Ankylosing spondylitis is a chronic inflammatory rheumatic disease primarily involving the spine and sacroiliac joints. Except for the spine, hip and shoulder joints are most affected. In AS, involvement of other peripheral joints other than root joints can also be seen and usually exhibit asymmetrical, mild, transient, and arthritic features. Approximately one third of patients may be affected by peripheral joints. The wrist, elbow, and foot joints, especially the knees, can be affected. In women, ankylosing spondylitis may occur in different clinical features and peripheral involvement is more common.

How is it diagnosed?

A person with low back pain should first consult a physiatrist or rheumatologist.  This is especially true in patients with ankylosing spondylitis. Unfortunately, the number of patients who go to another doctor with low back pain and who are tried to withdraw their waist MR and treat it as mild back pain, are not so successful.

Diagnosed physical examination is the most important step. The waist and thighs should be shown to be limited by movement of the waist. The diagnosis is necessarily radiological evidence of 'sacroileitis'. This can be done quickly with just an X-ray film.

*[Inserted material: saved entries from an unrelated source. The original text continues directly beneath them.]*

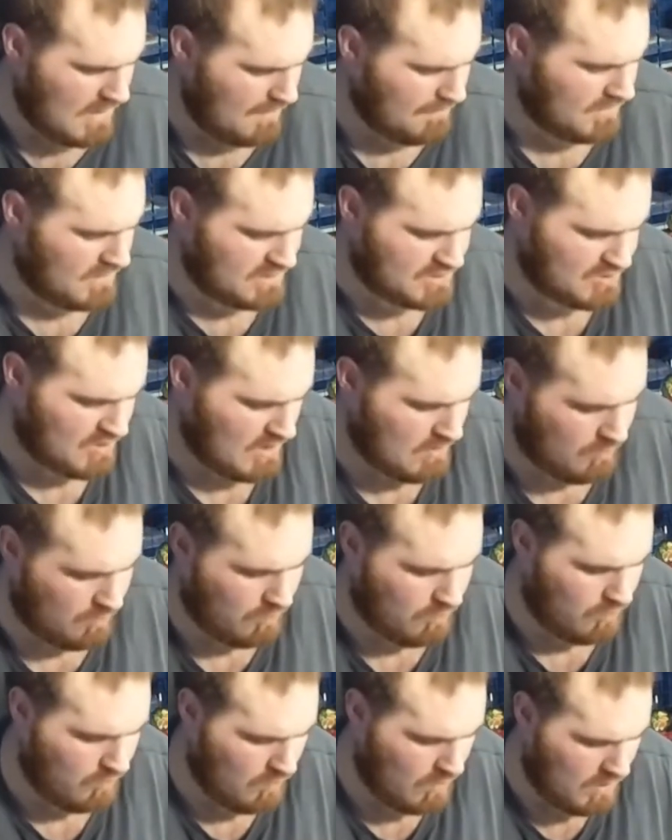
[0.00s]
going to try
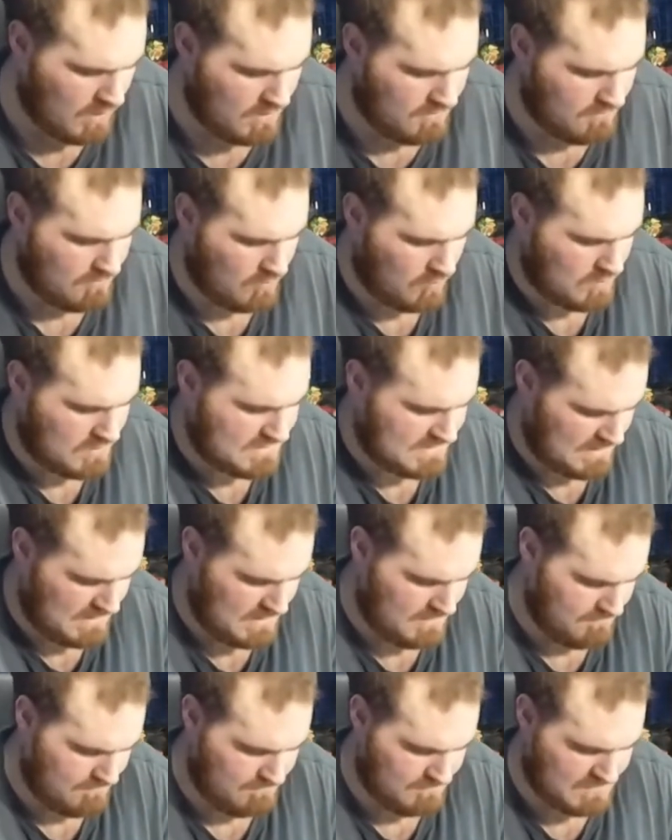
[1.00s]
one more
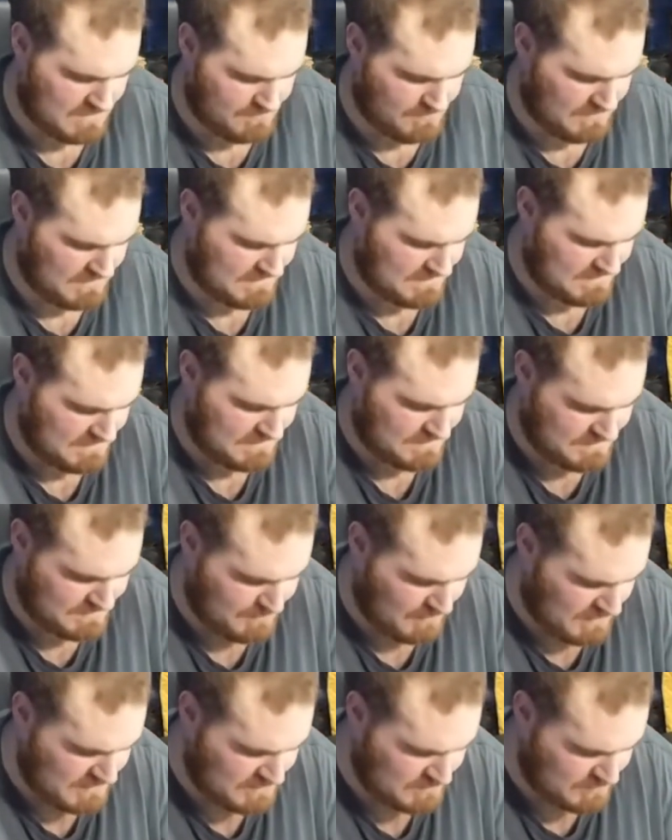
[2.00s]
time, just because this
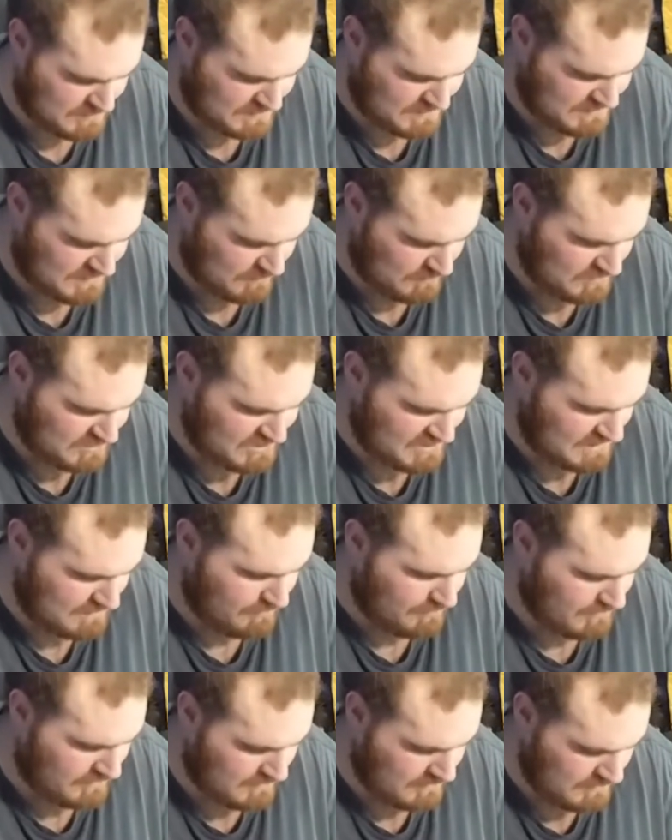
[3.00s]
sponge was so
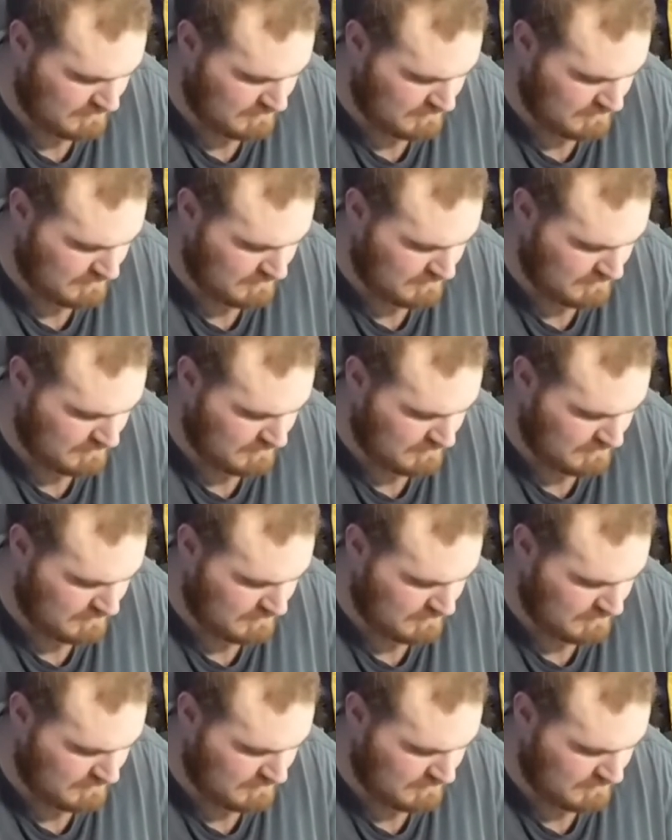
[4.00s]
cheap.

Sometimes a CT scan or a sacroiliac joint MR should be taken if you can not be sure about the x-ray. Blood tests and some genetic tests (HLAB27) are not worth diagnosing. However, these blood tests are necessary to exclude other diseases or to determine the severity of the disease.

How is AS treatment done?

The priority in the treatment of AS is the suppression of the activation of the disease by rheumatic medicines. These rheumatic drugs are reported by the physiotherapist. When used regularly, it helps to reduce pain and increase movement in large proportions.

Physical therapy and exercise in AS treatment

In the treatment of AS, firstly painful and inflammatory drugs should be removed. Afterwards, physical methods and exercise should be done for functional treatment. During exercises and after physiotherapy exercises organized by the doctor regularly increases the mobility and reduces the rigidity of the spine. It is necessary to lie flat for at least 2 hours a day to reduce the backbone of the spine. Regular walking and swimming are also very useful.